Extracted records —
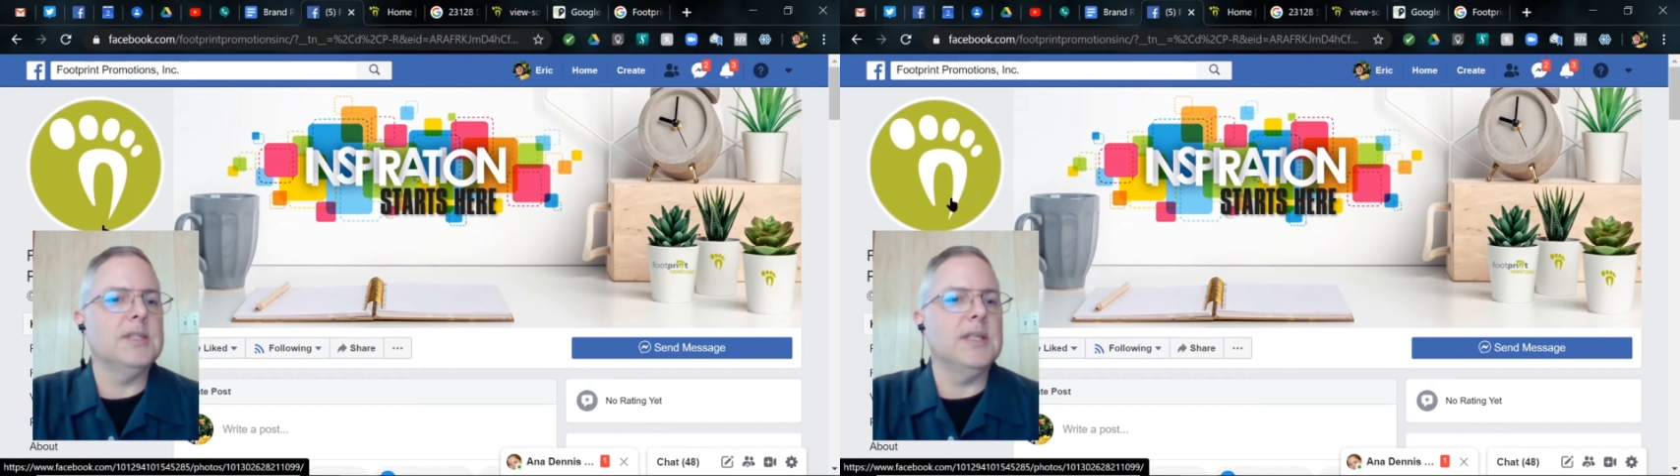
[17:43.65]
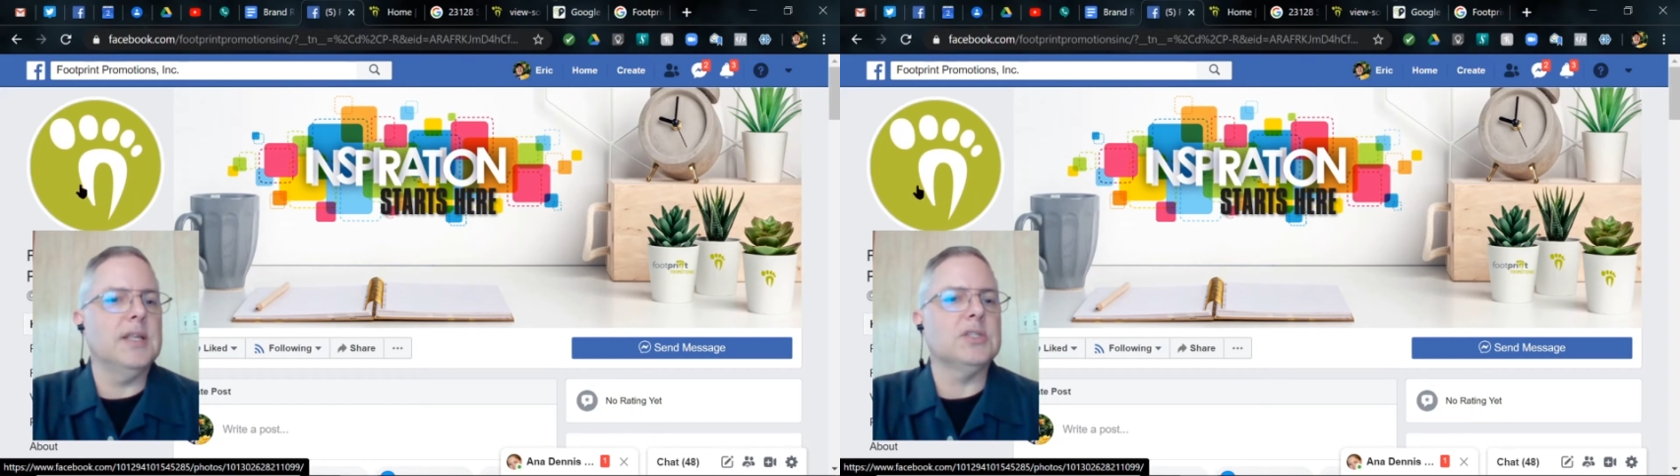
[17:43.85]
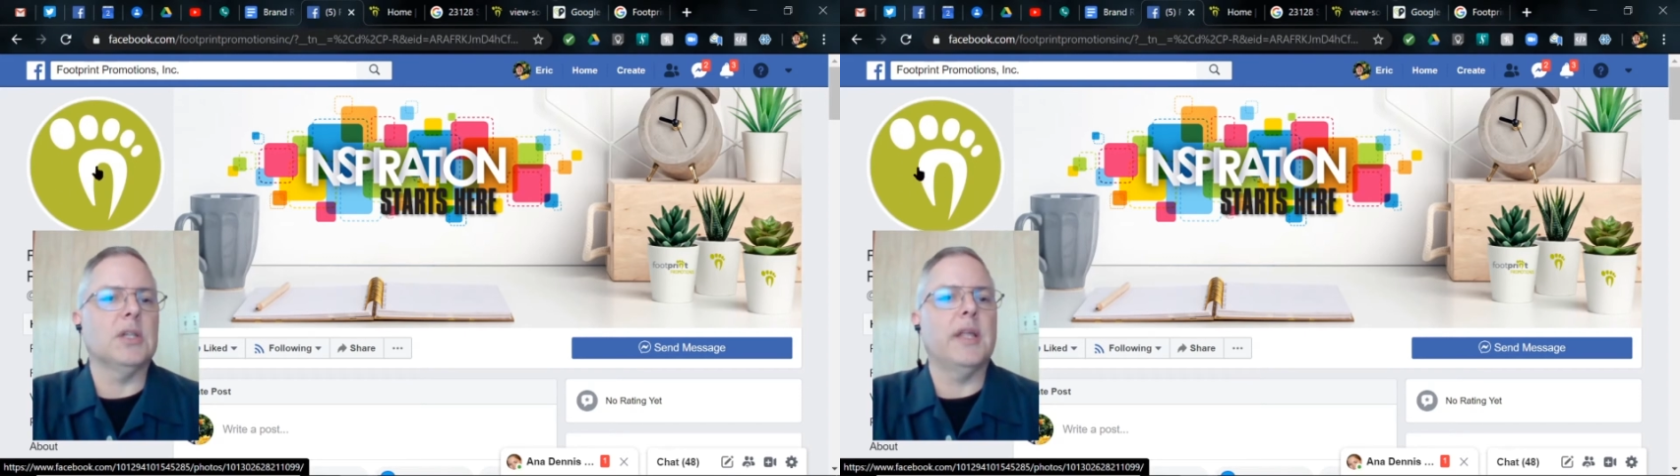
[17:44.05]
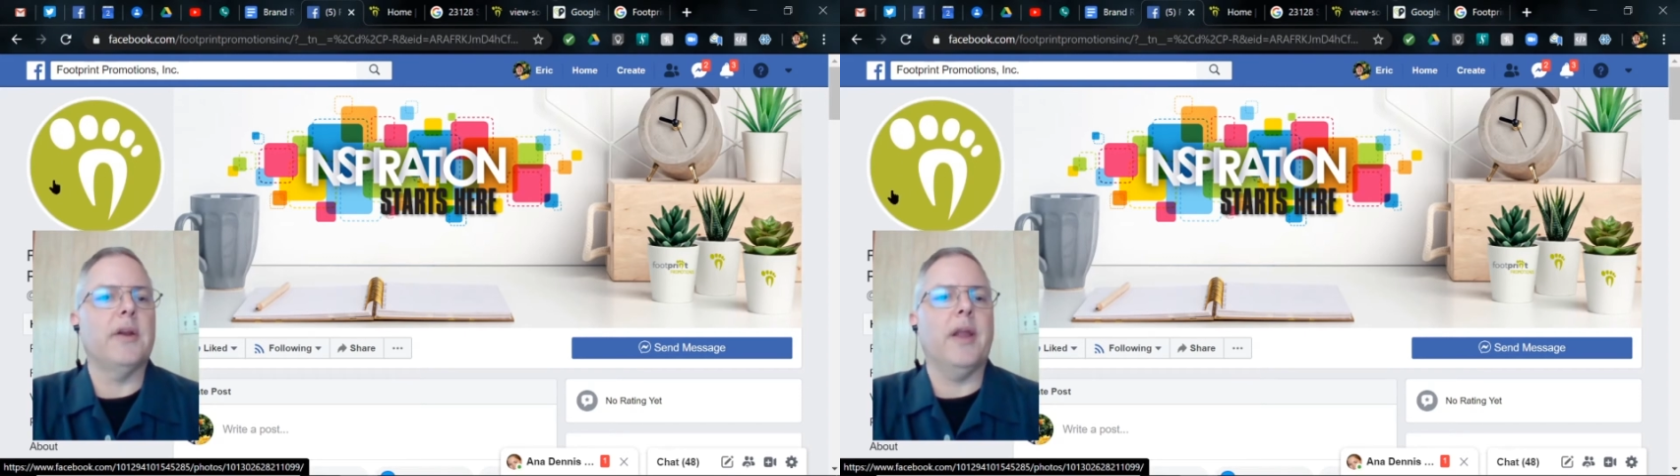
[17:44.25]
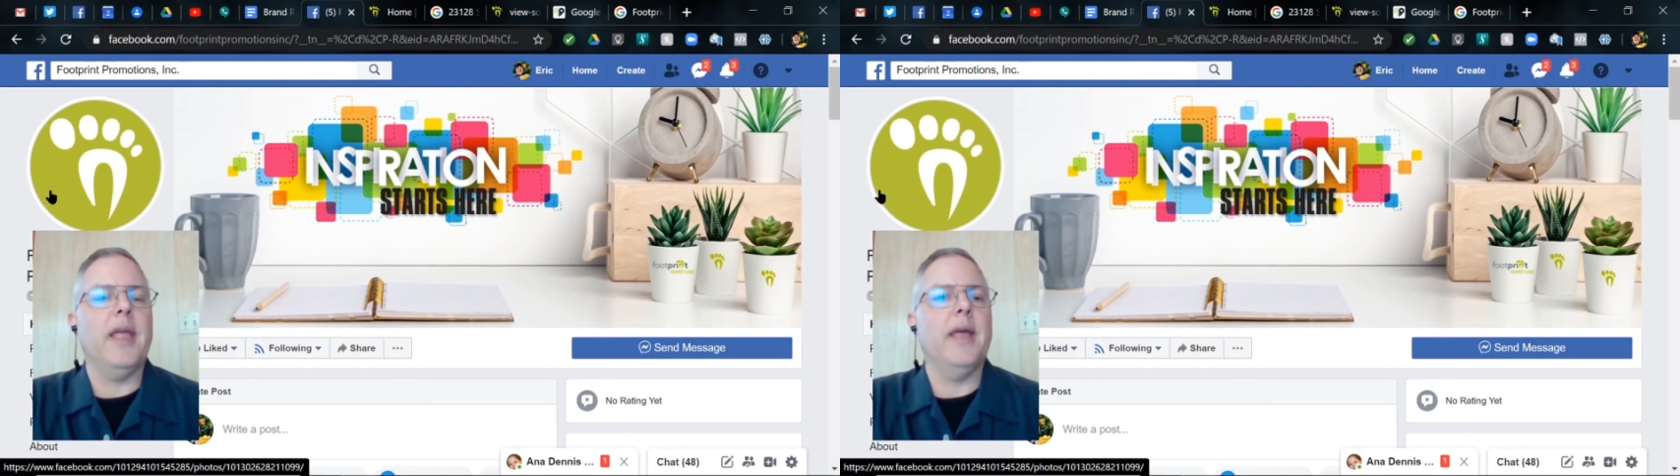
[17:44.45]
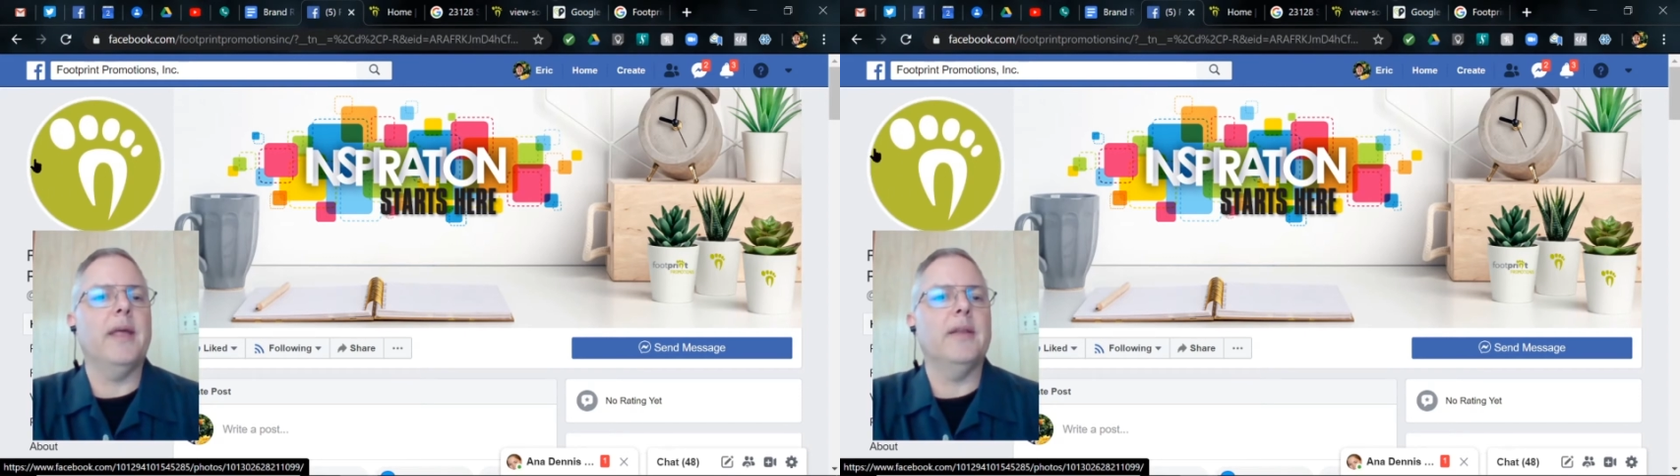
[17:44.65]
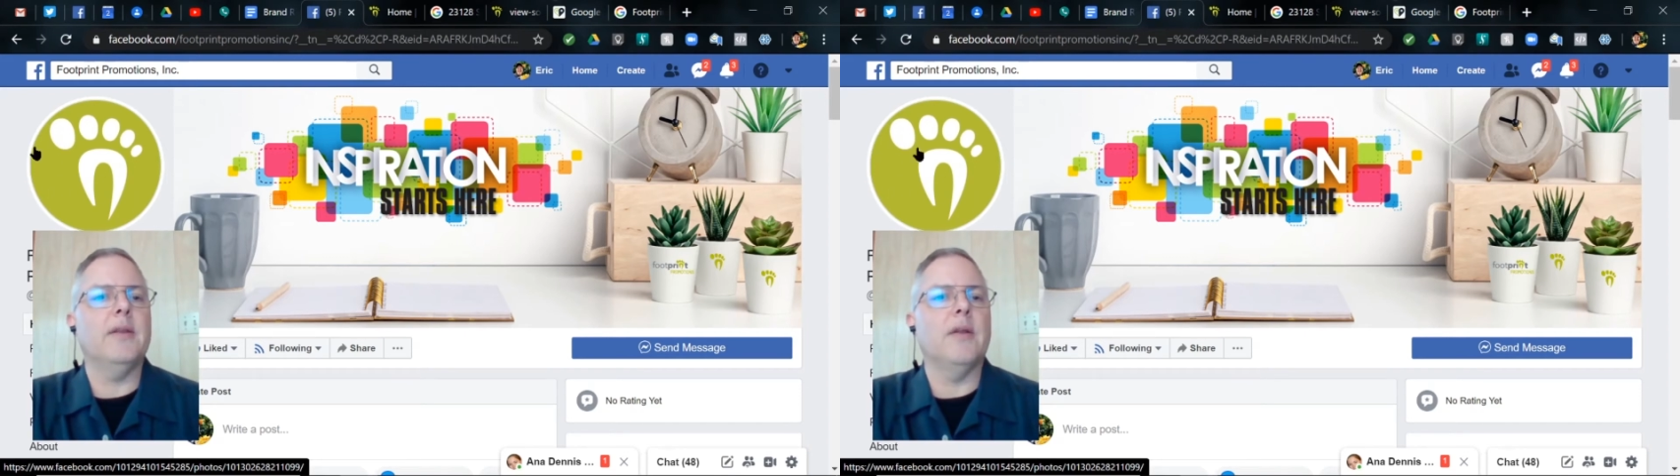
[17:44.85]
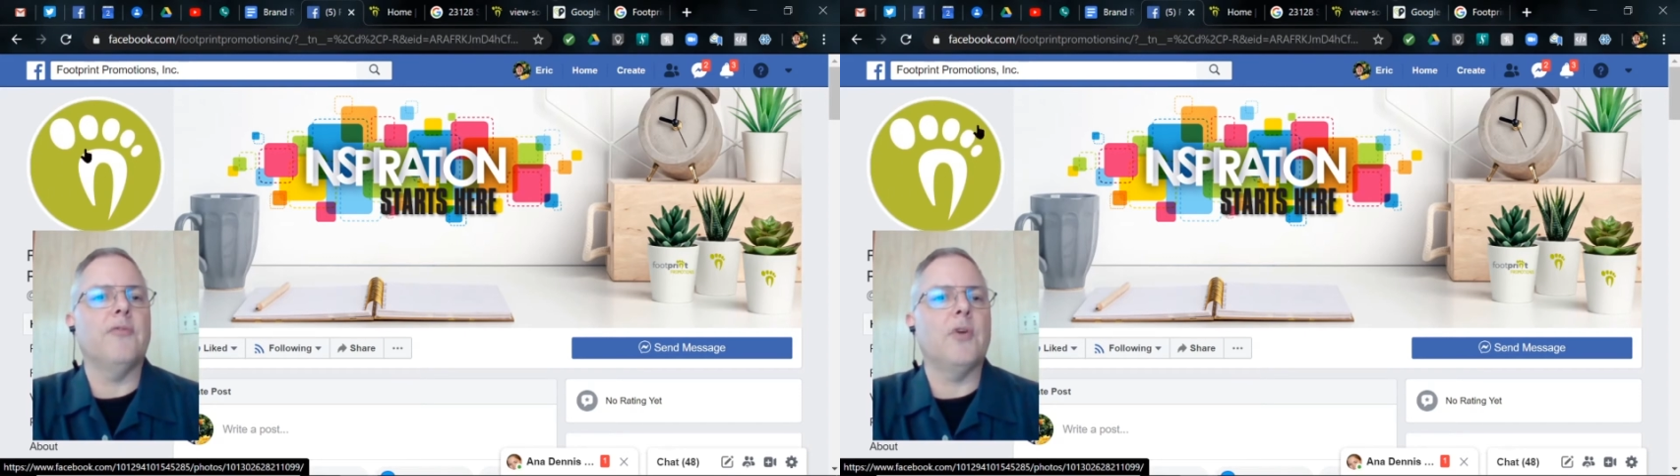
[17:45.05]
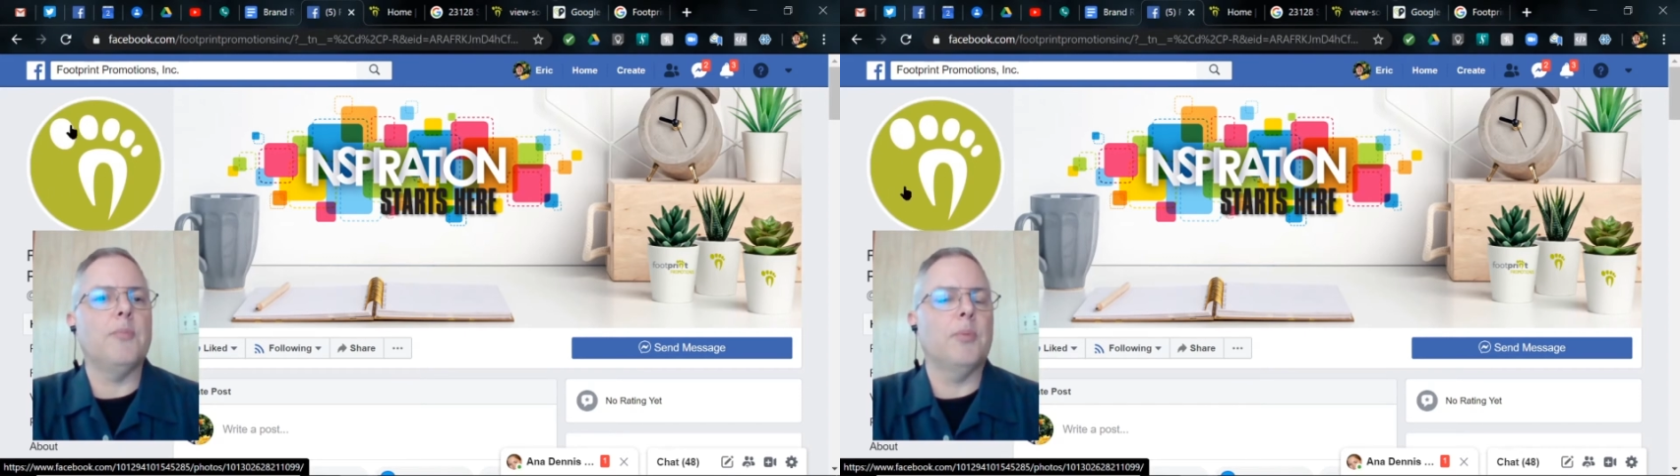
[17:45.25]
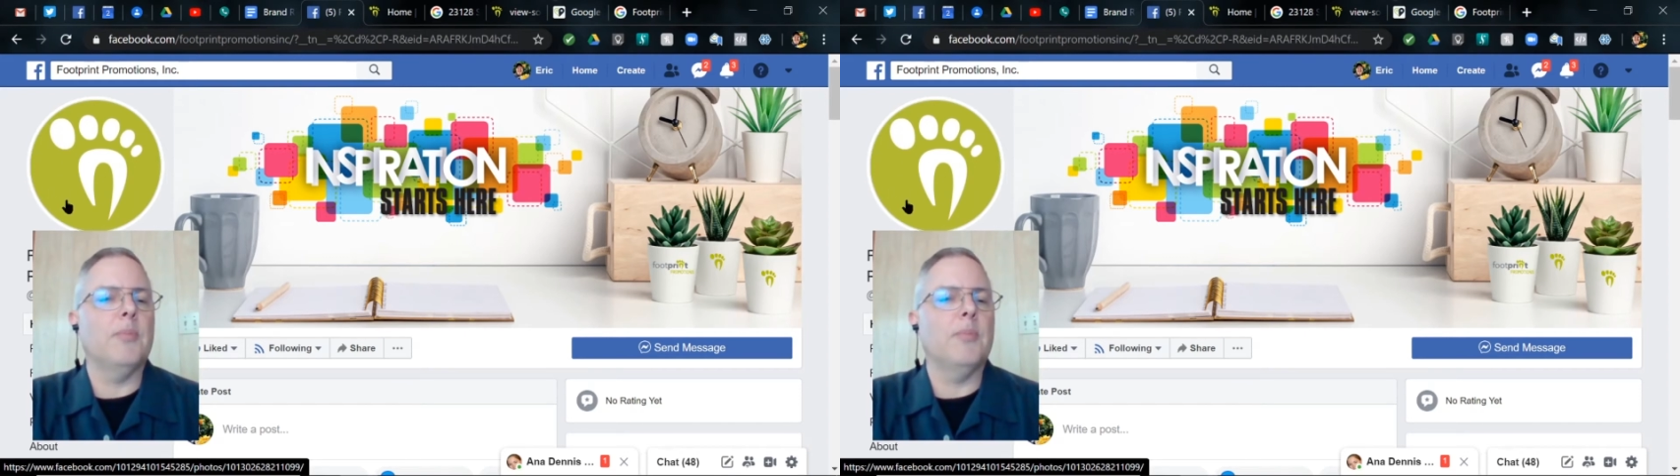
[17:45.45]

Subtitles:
It's the letter N from.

Task brief — Set down every record word for word and leave out the pictures.

Task result —
[17:43.65]
[17:43.85]
[17:44.05]
[17:44.25]
[17:44.45]
[17:44.65]
[17:44.85]
[17:45.05]
[17:45.25]
[17:45.45]

Subtitles:
It's the letter N from.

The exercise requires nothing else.